Exercise details: Would you reproduce exactly, and only, the lines starting at the one with "[00:00:01.70]" and ending at the last line of the data, with both included? Leave the pictures out.
(Extracted information Opens)
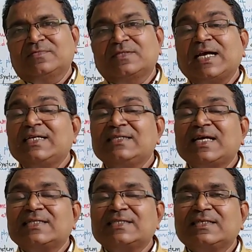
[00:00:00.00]
that is
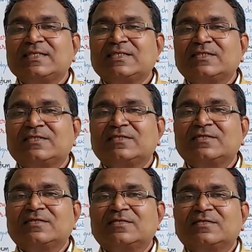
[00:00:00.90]
acceleration.
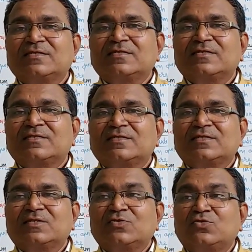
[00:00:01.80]

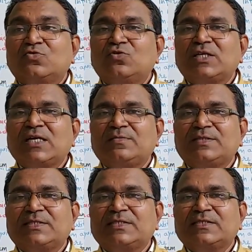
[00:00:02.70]
So 2
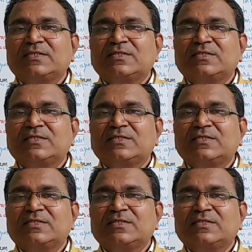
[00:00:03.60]
times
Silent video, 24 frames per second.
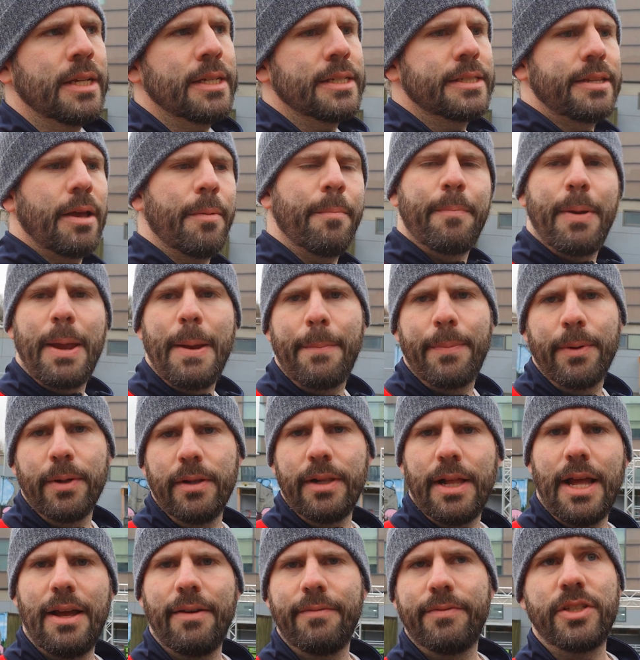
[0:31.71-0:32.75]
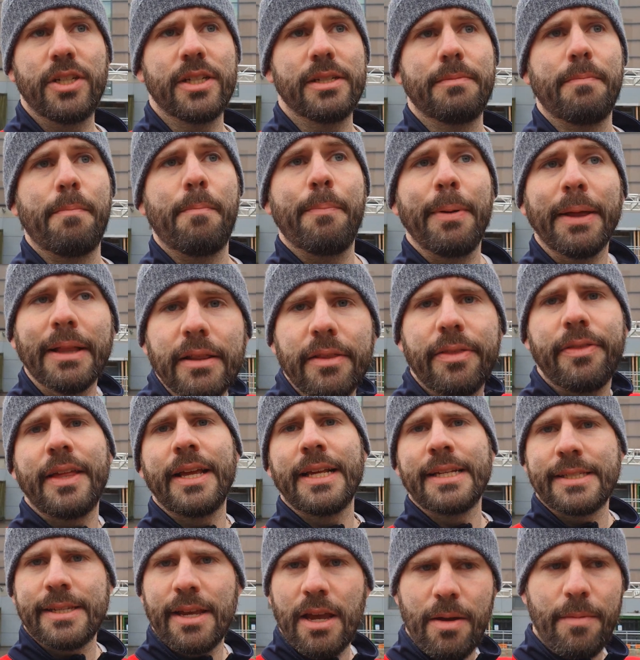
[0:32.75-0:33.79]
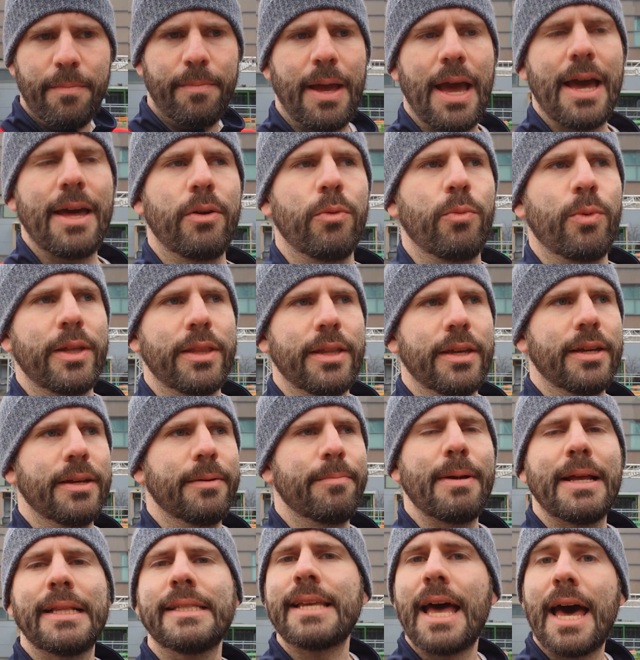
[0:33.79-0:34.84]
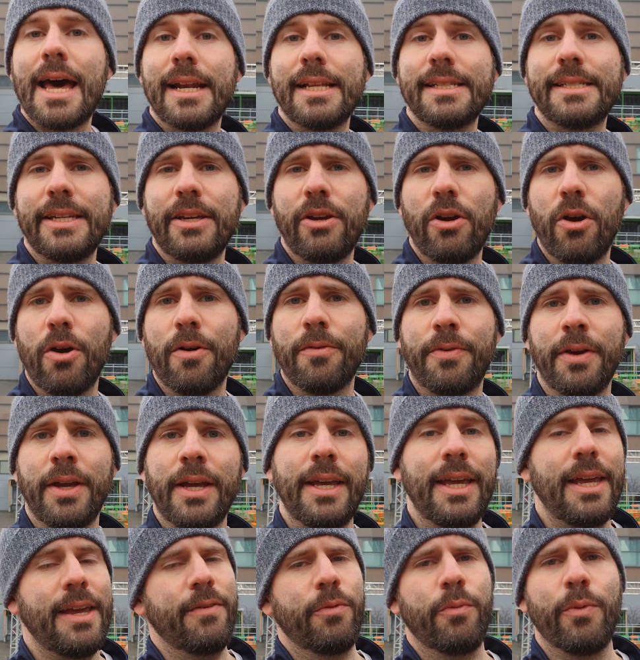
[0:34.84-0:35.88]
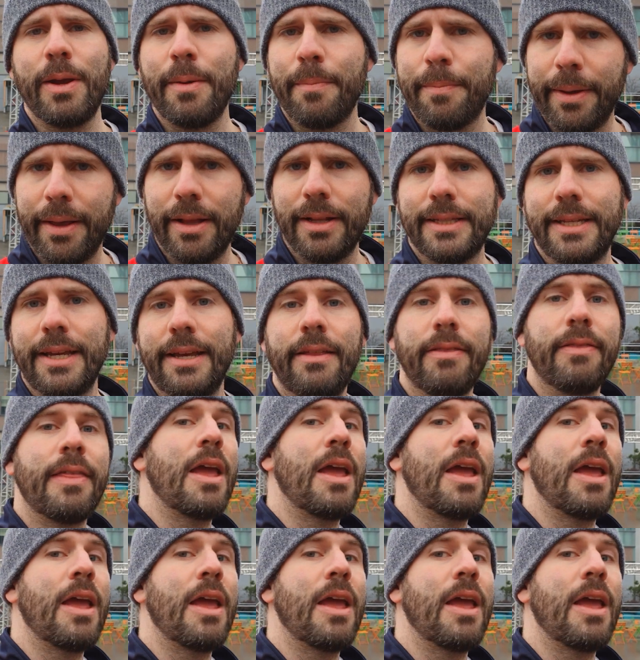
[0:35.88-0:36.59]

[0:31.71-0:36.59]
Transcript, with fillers: Some people have just built things up and with a mentality of if we build it,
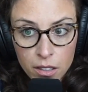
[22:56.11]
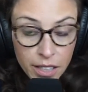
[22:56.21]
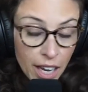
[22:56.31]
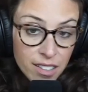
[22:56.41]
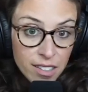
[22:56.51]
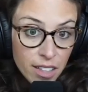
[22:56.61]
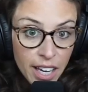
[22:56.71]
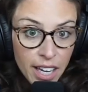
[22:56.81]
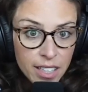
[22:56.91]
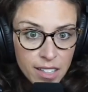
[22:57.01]
Yes,
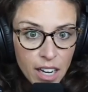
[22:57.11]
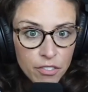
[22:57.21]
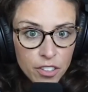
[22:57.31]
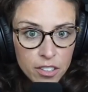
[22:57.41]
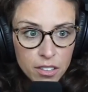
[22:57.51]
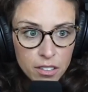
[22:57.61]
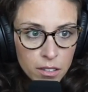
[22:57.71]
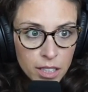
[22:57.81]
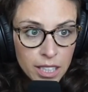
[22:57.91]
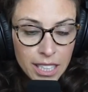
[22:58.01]
again, it's effort.
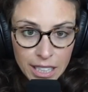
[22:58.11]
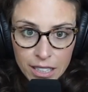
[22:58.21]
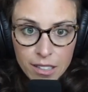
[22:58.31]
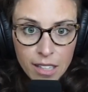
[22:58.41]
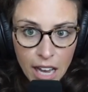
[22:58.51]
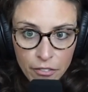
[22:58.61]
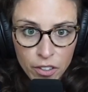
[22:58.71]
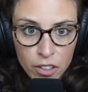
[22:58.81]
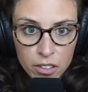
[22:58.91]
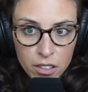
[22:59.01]
It is
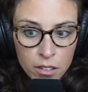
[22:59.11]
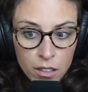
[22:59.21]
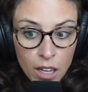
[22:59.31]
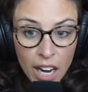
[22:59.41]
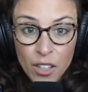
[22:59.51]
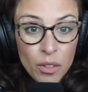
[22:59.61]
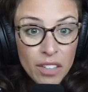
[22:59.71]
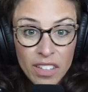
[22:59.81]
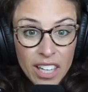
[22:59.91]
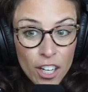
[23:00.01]
effort. I don't
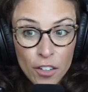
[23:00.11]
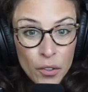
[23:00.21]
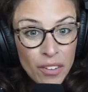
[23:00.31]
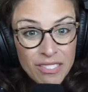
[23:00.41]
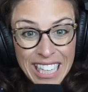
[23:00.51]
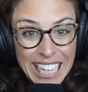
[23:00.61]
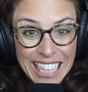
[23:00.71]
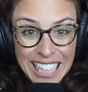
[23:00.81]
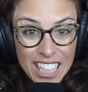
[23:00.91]
even care if you have date night at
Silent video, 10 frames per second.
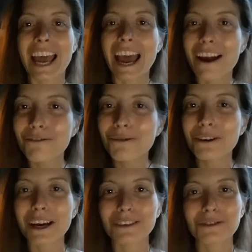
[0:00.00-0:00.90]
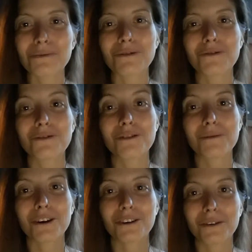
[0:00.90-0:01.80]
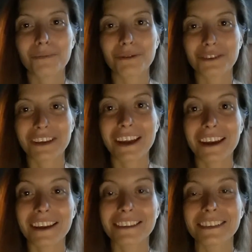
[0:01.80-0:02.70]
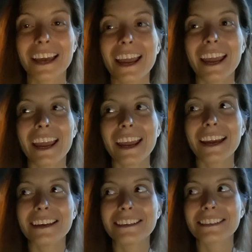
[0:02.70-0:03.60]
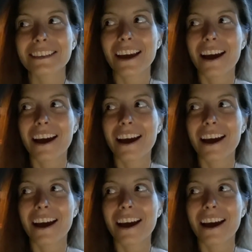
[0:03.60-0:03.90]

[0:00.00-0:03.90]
everyone has to perform 100%, and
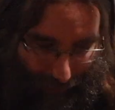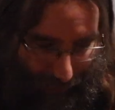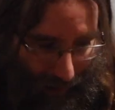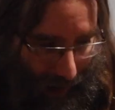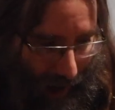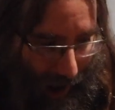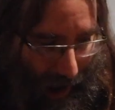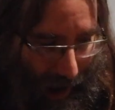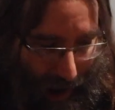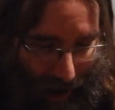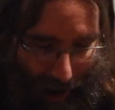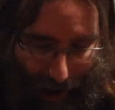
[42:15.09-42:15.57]

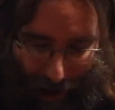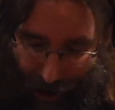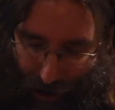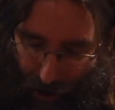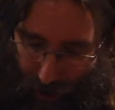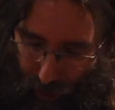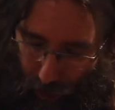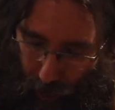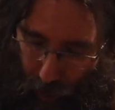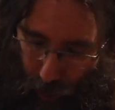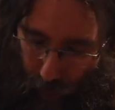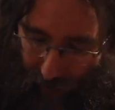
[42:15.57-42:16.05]

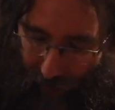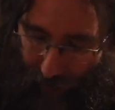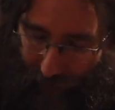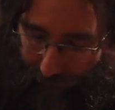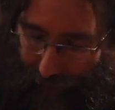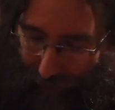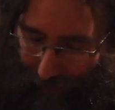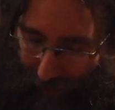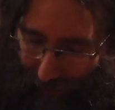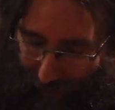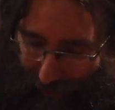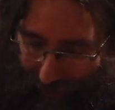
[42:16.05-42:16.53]
and
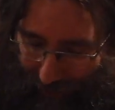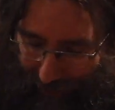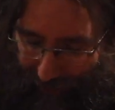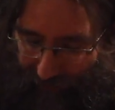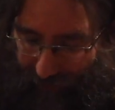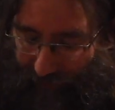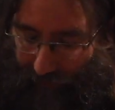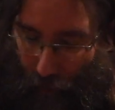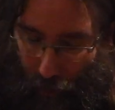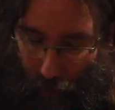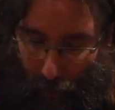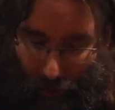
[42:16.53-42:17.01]
12 bucks
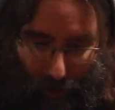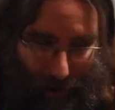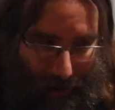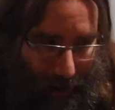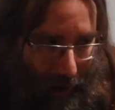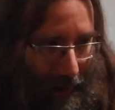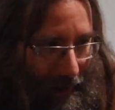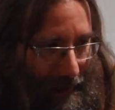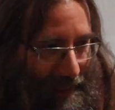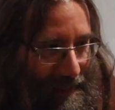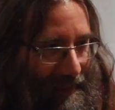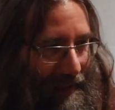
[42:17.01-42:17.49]

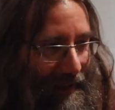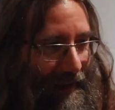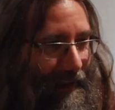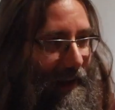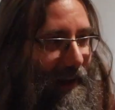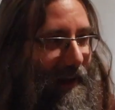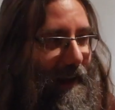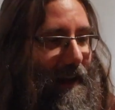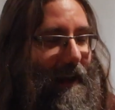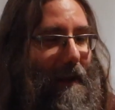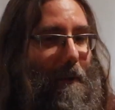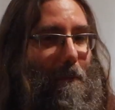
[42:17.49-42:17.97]
for
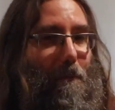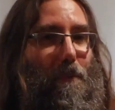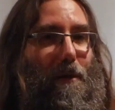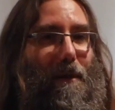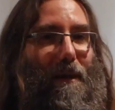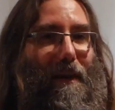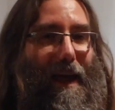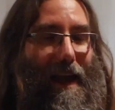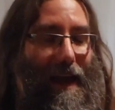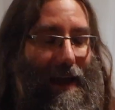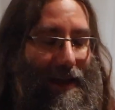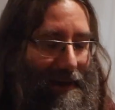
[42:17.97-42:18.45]
the
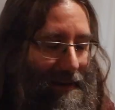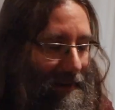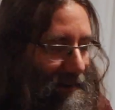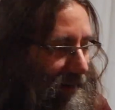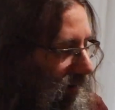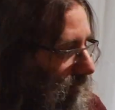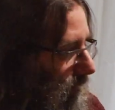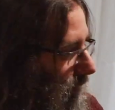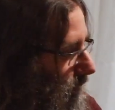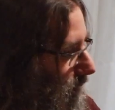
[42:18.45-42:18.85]
plate.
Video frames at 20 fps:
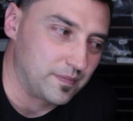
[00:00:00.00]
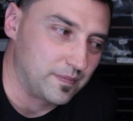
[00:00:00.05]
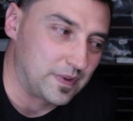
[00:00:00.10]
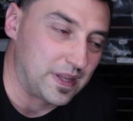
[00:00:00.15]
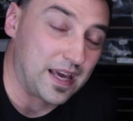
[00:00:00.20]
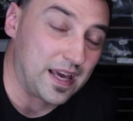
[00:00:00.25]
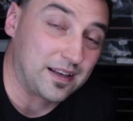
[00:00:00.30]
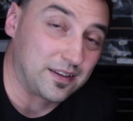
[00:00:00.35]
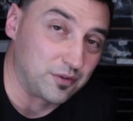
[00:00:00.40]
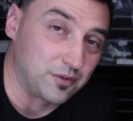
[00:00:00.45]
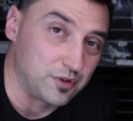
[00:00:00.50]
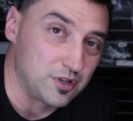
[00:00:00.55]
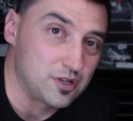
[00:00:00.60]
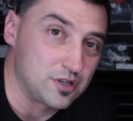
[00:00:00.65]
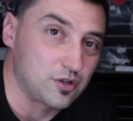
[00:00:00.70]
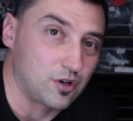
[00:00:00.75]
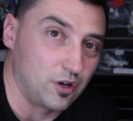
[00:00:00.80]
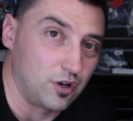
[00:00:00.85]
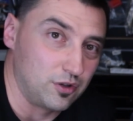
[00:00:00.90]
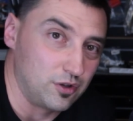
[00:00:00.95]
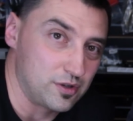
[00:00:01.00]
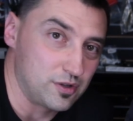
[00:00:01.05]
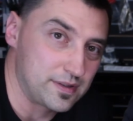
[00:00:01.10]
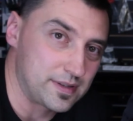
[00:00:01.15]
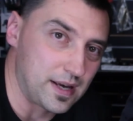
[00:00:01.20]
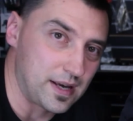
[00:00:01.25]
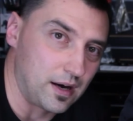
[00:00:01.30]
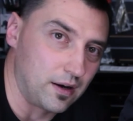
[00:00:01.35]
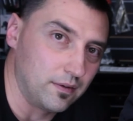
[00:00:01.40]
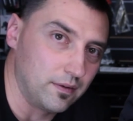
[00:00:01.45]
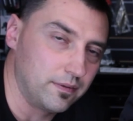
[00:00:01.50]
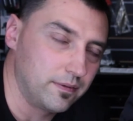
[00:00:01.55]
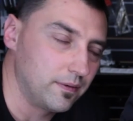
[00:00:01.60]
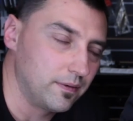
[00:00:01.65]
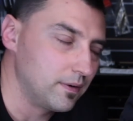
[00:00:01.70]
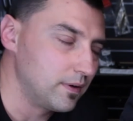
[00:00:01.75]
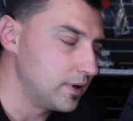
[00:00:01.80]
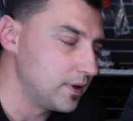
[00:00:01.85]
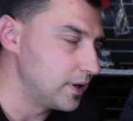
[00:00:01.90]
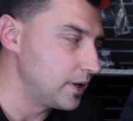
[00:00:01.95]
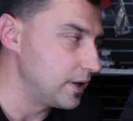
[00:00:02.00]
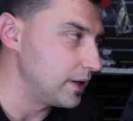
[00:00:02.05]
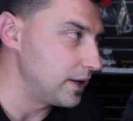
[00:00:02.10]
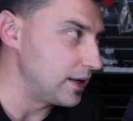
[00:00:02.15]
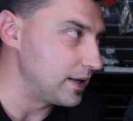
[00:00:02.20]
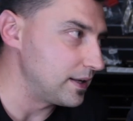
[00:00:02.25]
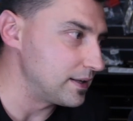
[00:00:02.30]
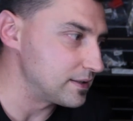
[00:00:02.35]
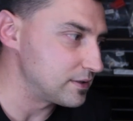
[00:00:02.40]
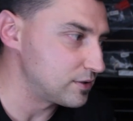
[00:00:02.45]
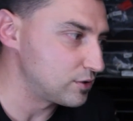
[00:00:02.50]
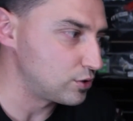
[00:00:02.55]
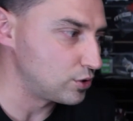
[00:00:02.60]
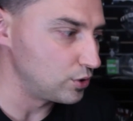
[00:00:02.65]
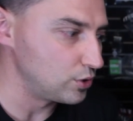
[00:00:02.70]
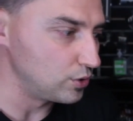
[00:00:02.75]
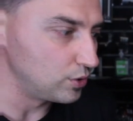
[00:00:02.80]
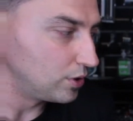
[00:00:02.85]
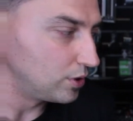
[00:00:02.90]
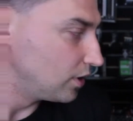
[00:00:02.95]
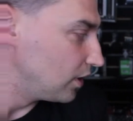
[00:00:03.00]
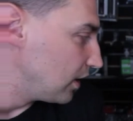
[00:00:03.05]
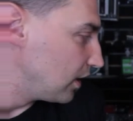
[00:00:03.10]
take the risk on yourself, is to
(Extracted information Closes)
Solution for this task:
[00:00:01.70]
[00:00:01.75]
[00:00:01.80]
[00:00:01.85]
[00:00:01.90]
[00:00:01.95]
[00:00:02.00]
[00:00:02.05]
[00:00:02.10]
[00:00:02.15]
[00:00:02.20]
[00:00:02.25]
[00:00:02.30]
[00:00:02.35]
[00:00:02.40]
[00:00:02.45]
[00:00:02.50]
[00:00:02.55]
[00:00:02.60]
[00:00:02.65]
[00:00:02.70]
[00:00:02.75]
[00:00:02.80]
[00:00:02.85]
[00:00:02.90]
[00:00:02.95]
[00:00:03.00]
[00:00:03.05]
[00:00:03.10]
take the risk on yourself, is to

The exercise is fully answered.